[Items from a data source]
****

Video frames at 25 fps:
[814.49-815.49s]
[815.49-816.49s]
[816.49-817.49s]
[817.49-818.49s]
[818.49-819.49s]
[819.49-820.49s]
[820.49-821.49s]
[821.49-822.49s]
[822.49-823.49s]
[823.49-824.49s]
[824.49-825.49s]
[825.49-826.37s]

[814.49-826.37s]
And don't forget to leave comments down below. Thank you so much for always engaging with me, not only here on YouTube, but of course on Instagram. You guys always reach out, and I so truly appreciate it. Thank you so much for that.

****

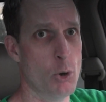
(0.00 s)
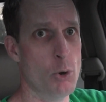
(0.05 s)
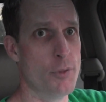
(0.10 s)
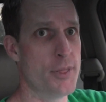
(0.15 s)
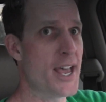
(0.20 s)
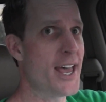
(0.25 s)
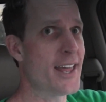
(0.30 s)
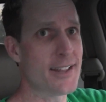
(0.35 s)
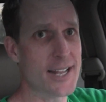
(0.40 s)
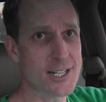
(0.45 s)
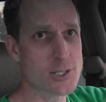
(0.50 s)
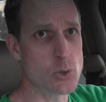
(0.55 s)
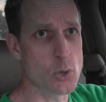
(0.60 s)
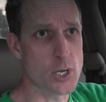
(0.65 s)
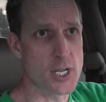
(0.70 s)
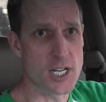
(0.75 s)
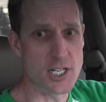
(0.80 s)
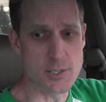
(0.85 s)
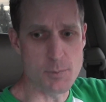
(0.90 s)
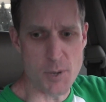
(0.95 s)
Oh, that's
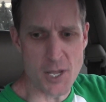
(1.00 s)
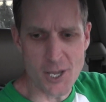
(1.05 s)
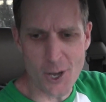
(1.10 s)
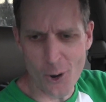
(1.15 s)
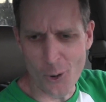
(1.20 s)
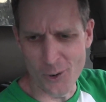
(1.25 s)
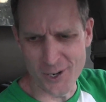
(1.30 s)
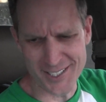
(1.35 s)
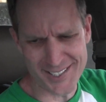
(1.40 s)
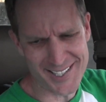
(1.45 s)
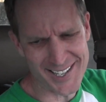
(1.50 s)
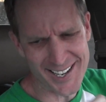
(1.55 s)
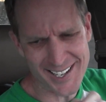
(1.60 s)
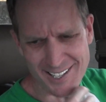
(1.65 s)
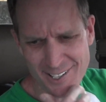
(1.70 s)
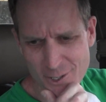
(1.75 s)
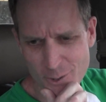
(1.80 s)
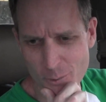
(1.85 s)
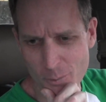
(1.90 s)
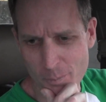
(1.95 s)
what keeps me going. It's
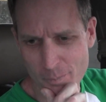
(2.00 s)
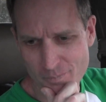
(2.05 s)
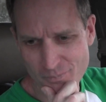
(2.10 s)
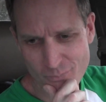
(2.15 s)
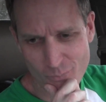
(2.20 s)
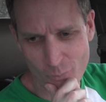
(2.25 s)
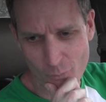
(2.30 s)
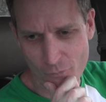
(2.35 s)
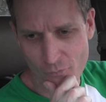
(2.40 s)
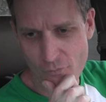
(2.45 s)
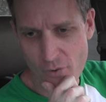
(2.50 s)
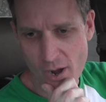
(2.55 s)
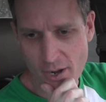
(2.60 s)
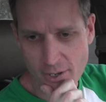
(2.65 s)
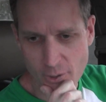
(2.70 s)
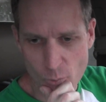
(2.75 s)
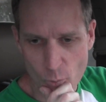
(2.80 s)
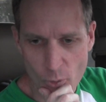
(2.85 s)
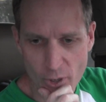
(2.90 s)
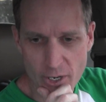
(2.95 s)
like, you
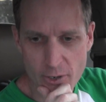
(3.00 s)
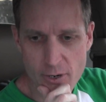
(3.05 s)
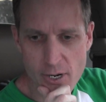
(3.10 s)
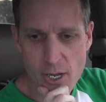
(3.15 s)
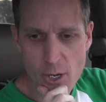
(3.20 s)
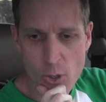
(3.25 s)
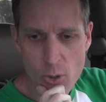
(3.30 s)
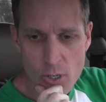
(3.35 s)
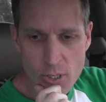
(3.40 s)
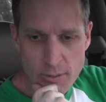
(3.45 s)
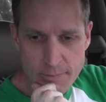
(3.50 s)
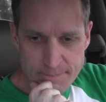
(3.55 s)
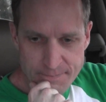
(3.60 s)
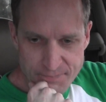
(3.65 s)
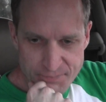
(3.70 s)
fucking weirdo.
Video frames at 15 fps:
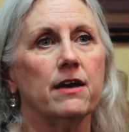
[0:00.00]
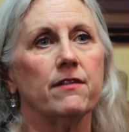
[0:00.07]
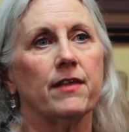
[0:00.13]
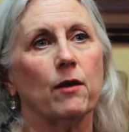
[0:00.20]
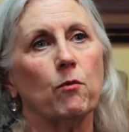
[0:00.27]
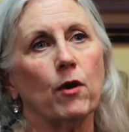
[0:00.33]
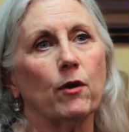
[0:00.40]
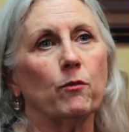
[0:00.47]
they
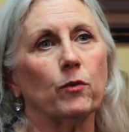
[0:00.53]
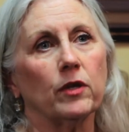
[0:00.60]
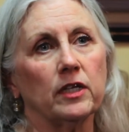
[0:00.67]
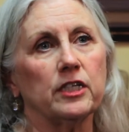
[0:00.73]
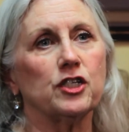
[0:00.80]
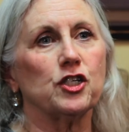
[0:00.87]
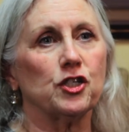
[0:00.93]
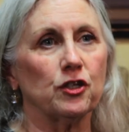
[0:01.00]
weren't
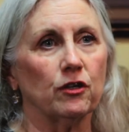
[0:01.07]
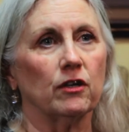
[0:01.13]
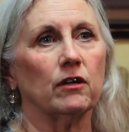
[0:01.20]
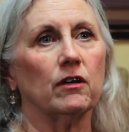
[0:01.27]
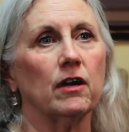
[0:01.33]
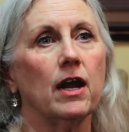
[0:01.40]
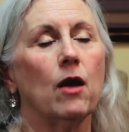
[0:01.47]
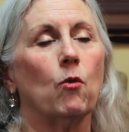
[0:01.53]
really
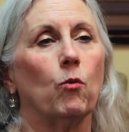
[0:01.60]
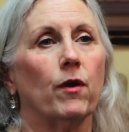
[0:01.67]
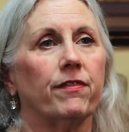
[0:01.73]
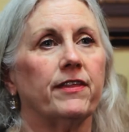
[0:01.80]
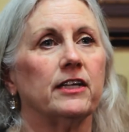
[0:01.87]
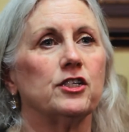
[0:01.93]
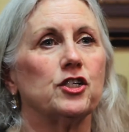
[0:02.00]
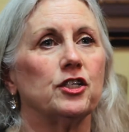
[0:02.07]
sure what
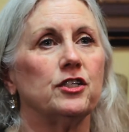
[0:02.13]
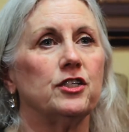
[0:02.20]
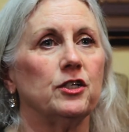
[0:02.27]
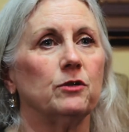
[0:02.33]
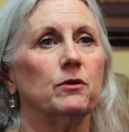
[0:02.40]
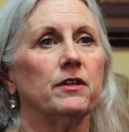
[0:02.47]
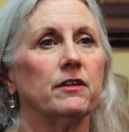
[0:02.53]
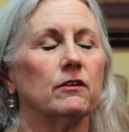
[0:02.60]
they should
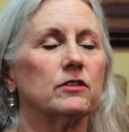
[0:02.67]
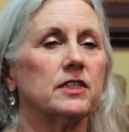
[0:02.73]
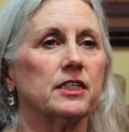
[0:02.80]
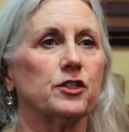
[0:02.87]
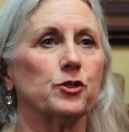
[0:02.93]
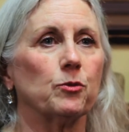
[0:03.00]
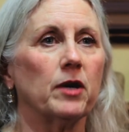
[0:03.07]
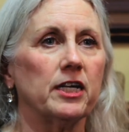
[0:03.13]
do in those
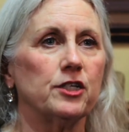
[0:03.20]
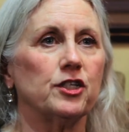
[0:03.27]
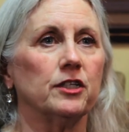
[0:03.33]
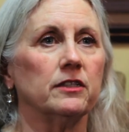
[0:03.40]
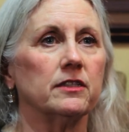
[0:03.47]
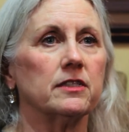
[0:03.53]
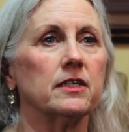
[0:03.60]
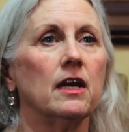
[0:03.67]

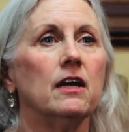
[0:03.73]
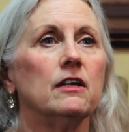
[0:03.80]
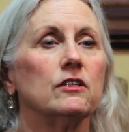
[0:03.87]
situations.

****

▶ [Brief] Scan the data above; copy every line where "Video" appears.

▶ [Your response]
Video frames at 25 fps:
Video frames at 15 fps:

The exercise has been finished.